München - Den Spielern des FC Bayern München schienen schon vor dem Heimspiel gegen den 1. FSV Mainz 05 die nötige Entschlossenheit und der unbändige Wille zum Siegen abhanden gekommen zu sein. Unmittelbar vor dem Anpfiff gegen die Rheinhessen zerstörte der Sieg von Borussia Dortmund im Revierderby bei Schalke 04 endgültig die letzten Hoffnungen der Münchner auf ein Eingreifen in den Titelkampf.

"Nach dem Mittwoch-Spiel war die Meisterschaft natürlich schon weit weg und vor dem Spiel haben wir gewusst, dass sie schon wieder gewonnen haben.", beschrieb Arjen Robben die aussichtslose Lage des deutschen Rekordmeisters nach dem . "Wir haben gespielt um zu gewinnen, aber das war schwierig", fügte der Niederländer etwas enttäuscht hinzu.

"Wir haben ein schlechtes Spiel gezeigt"



Das lag zum einen daran, dass FSV-Trainer Thomas Tuchel wieder einmal ein Erfolgsrezept fand, das Münchner Spielsystem aus den Angeln zu heben. "Wir sind nicht gut in die Spitze gekommen, haben nicht flüssig gespielt und Mainz hat das taktisch gut gemacht. Sie haben uns gestört und am Ende muss man sagen, dass wir ein schlechtes Spiel gezeigt haben", resümierte Toni Kroos ernüchtert.

Zum anderen war bei Jupp Heynckes Schonung für das Halbfinal-Hinspiel in der Champions-League am kommenden Dienstag gegen Real Madrid angesagt. Der FCB-Coach verzichtete in seiner Startaufstellung mit Philipp Lahm, Luiz Gustavo, Toni Kroos, Franck Ribery und Mario Gomez gleich auf fünf Akteure, die am vergangenen Mittwoch gegen Borussia Dortmund noch von Beginn an auf dem Platz standen und am Dienstag (ab 20:30 Uhr im Live-Ticker) wieder für mächtig Dampf sorgen sollen.

Vorfreude auf Madrid



Für den großen Traum, den Einzug ins Champions-League-Finale im eigenen Stadion, sollen alle Kräfte mobilisiert werden. "Unser Fokus muss jetzt auf Dienstag liegen.

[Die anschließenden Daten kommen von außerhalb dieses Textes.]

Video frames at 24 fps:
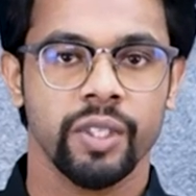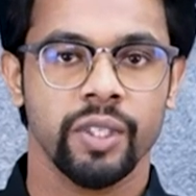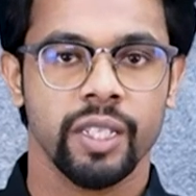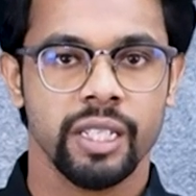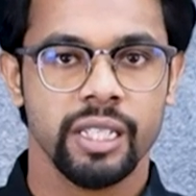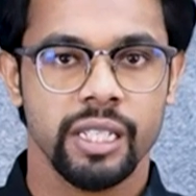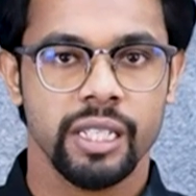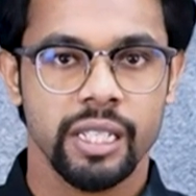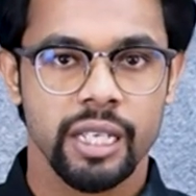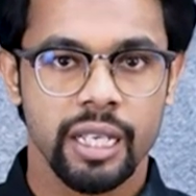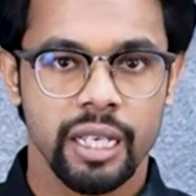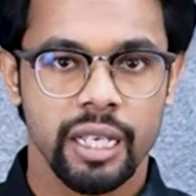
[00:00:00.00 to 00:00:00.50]

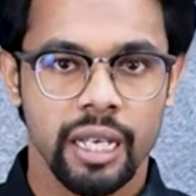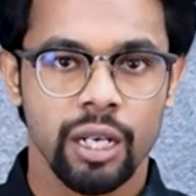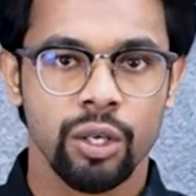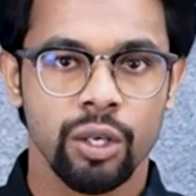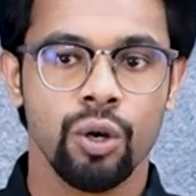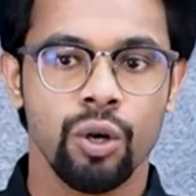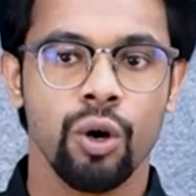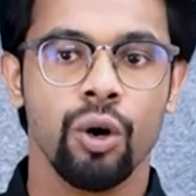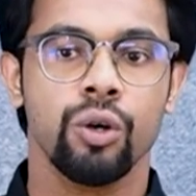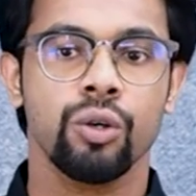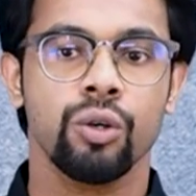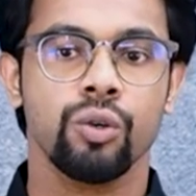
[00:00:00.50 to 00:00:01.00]
শিক্ষা
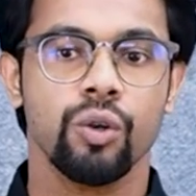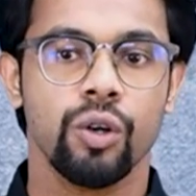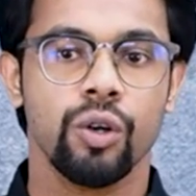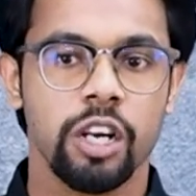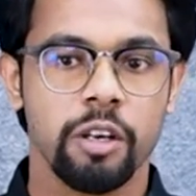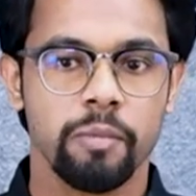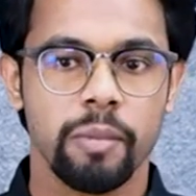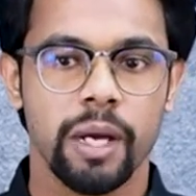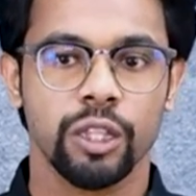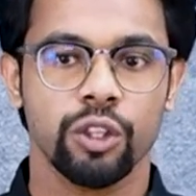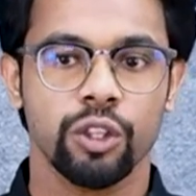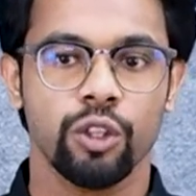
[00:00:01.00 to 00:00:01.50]
গ্রহণ করার
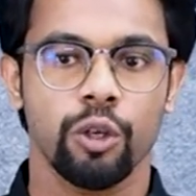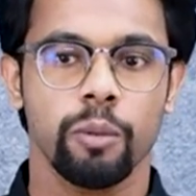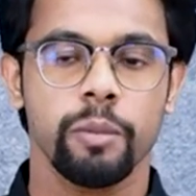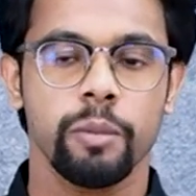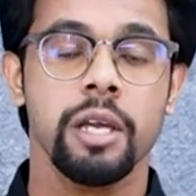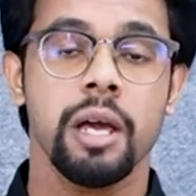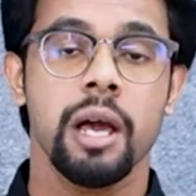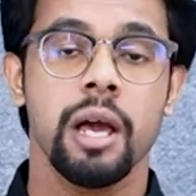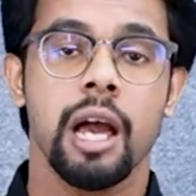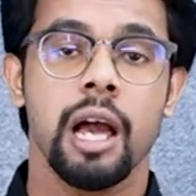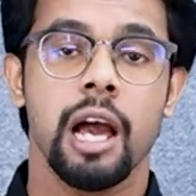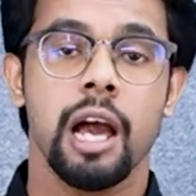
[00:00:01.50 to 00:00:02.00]
মাধ্যমে
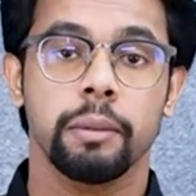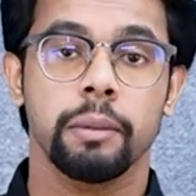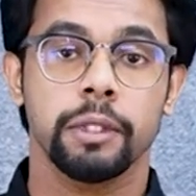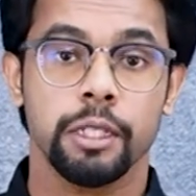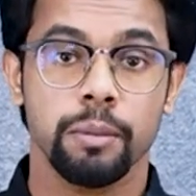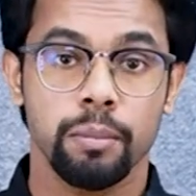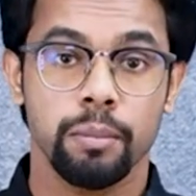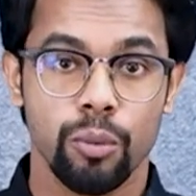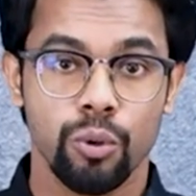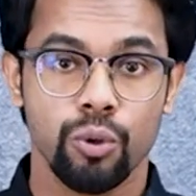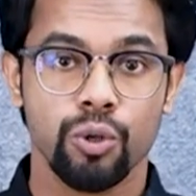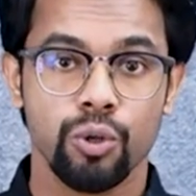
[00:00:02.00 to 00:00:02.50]
আমাদের
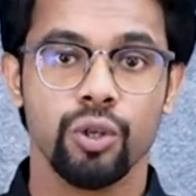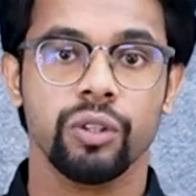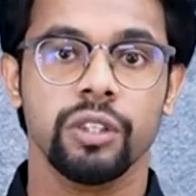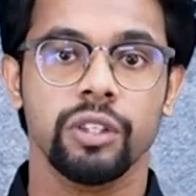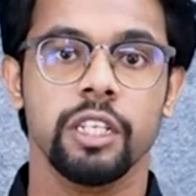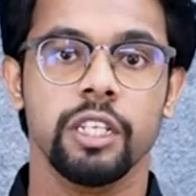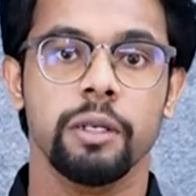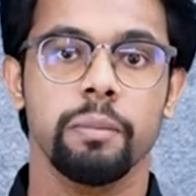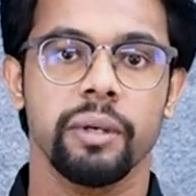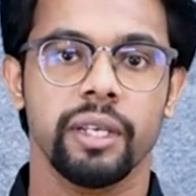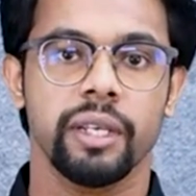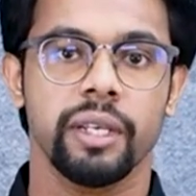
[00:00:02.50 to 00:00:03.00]
মনুষ্যত্বের
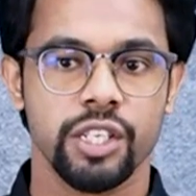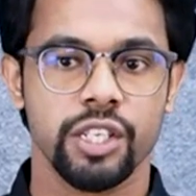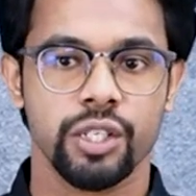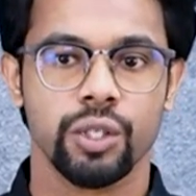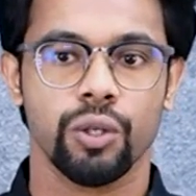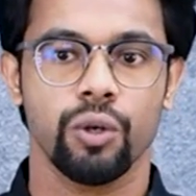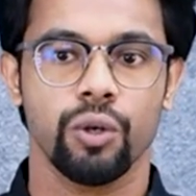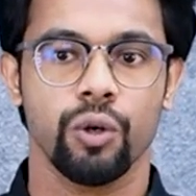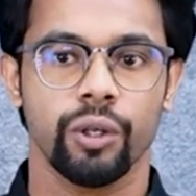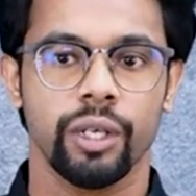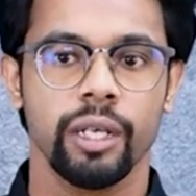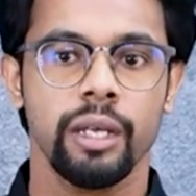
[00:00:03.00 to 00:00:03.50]
বিকাশ
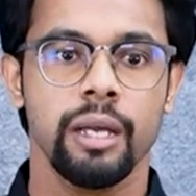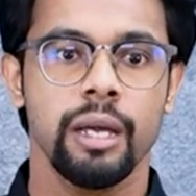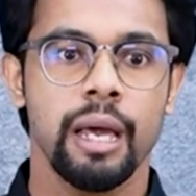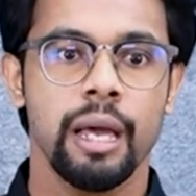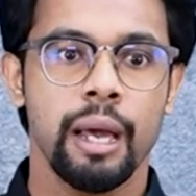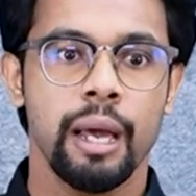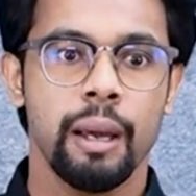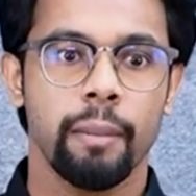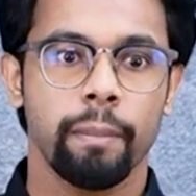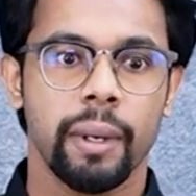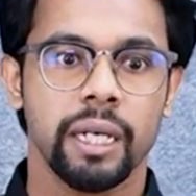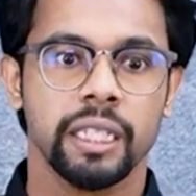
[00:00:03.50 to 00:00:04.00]
ঘটে
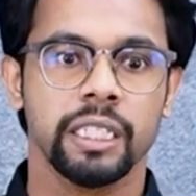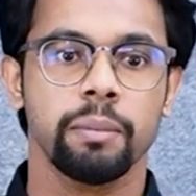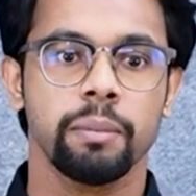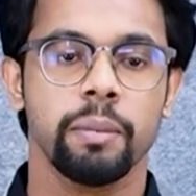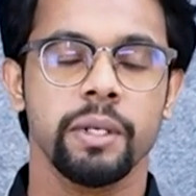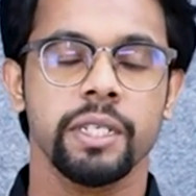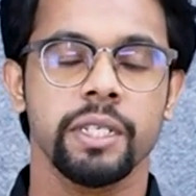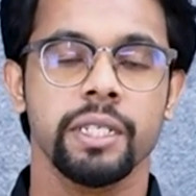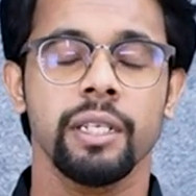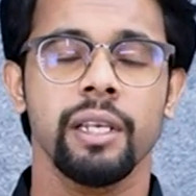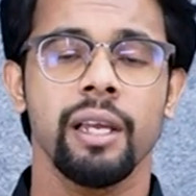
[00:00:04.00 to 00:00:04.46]
পাশাপাশি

Ein paar Spieler hatten die Gelegenheit, zu pausieren und am Dienstag topfit zu sein, und das wollen wir zeigen", gab Kroos die Parole gegen die "Königlichen" aus.

Philipp Lahm, der gegen die Nullfünfer über 90 Minuten auf der Bank geschont wurde, war die Vorfreude auf das Highlight mit den Spaniern förmlich anzumerken: "Da kann man sich einfach nur drauf freuen. Das ist ein Topspiel. Zwei Supermannschaften treffen aufeinander, im Halbfinale der Champions League. Für einen Spieler gibt es wenig Schöneres."

Die Madrilenen haben in der spanischen Liga in 33 Spielen bereits 107 Tore erzielt. Der Bayern-Kapitän, der vor der Offensive von Real Madrid "Respekt" aber keine "Angst" hat, sieht den Schlüssel zum Erfolg dennoch in einer herausragenden Defensiv-Leistung: "Wir müssen natürlich eine Topleistung abrufen. Vor allem in der Defensive müssen wir sehr, sehr organisiert spielen."

"Mit Herz und Leidenschaft"



Bayern-Manager Christian Nerlinger hakte das nationale Titelrennen offiziell ab und verwies vehement auf die beiden noch offenen Wettbewerbe: "Wir haben jetzt tolle Möglichkeiten, eine hervorragende Saison noch zu spielen. Das sind die, die wir in der Champions League und auch noch im DFB-Pokal haben."

Dafür müssen die Münchner allerdings ihre lethargische Darbietung aus dem Spiel gegen Mainz so schnell wie möglich aus den Köpfen streichen und mit Hingabe und Aufopferung den "Königlichen" über 90 Minuten Paroli bieten. Flügelflitzer Robben versprach jedenfalls einen ganz anderen Auftritt: "Am Dienstag werden wir mit Herz und mit Leidenschaft auftreten!"